(Stored items)
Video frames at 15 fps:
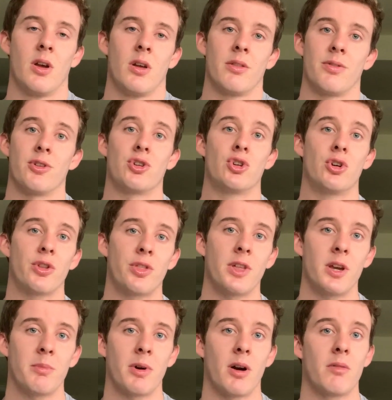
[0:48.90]
The good
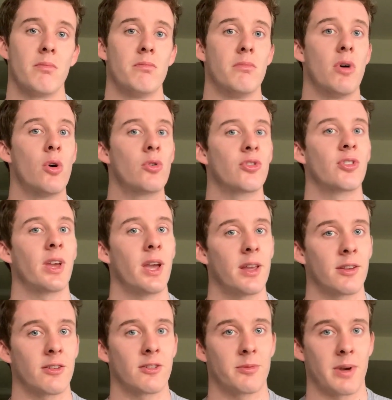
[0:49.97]
thing about most
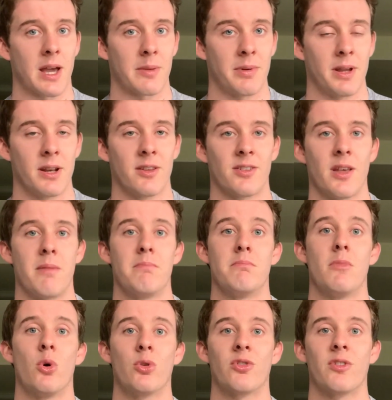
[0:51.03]
cases of back pain is that
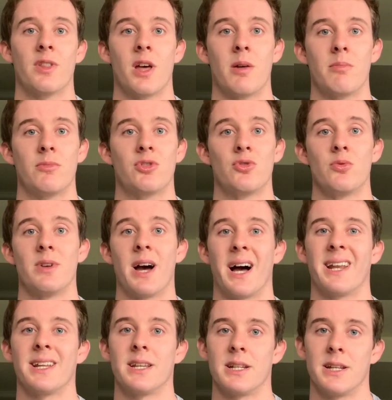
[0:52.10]
most of them do
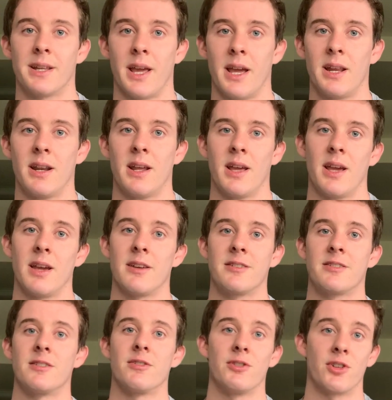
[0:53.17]
not indicate a
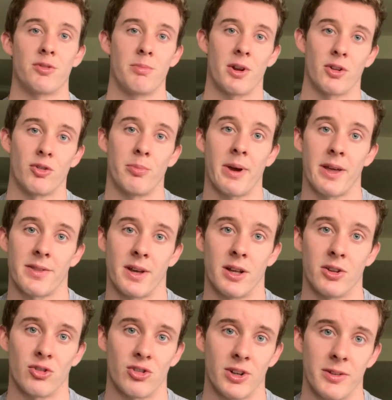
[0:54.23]
serious medical
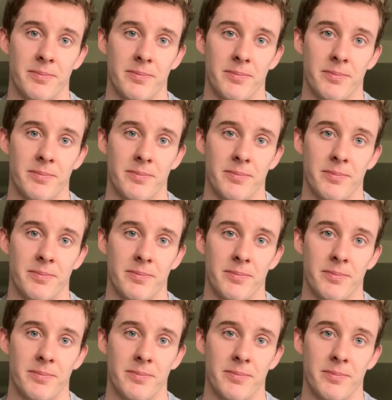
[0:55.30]
pathology.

- Assigned task -
Return every entry above word for word, leaving pictures out.

- Solution for this task -
Video frames at 15 fps:
[0:48.90]
The good
[0:49.97]
thing about most
[0:51.03]
cases of back pain is that
[0:52.10]
most of them do
[0:53.17]
not indicate a
[0:54.23]
serious medical
[0:55.30]
pathology.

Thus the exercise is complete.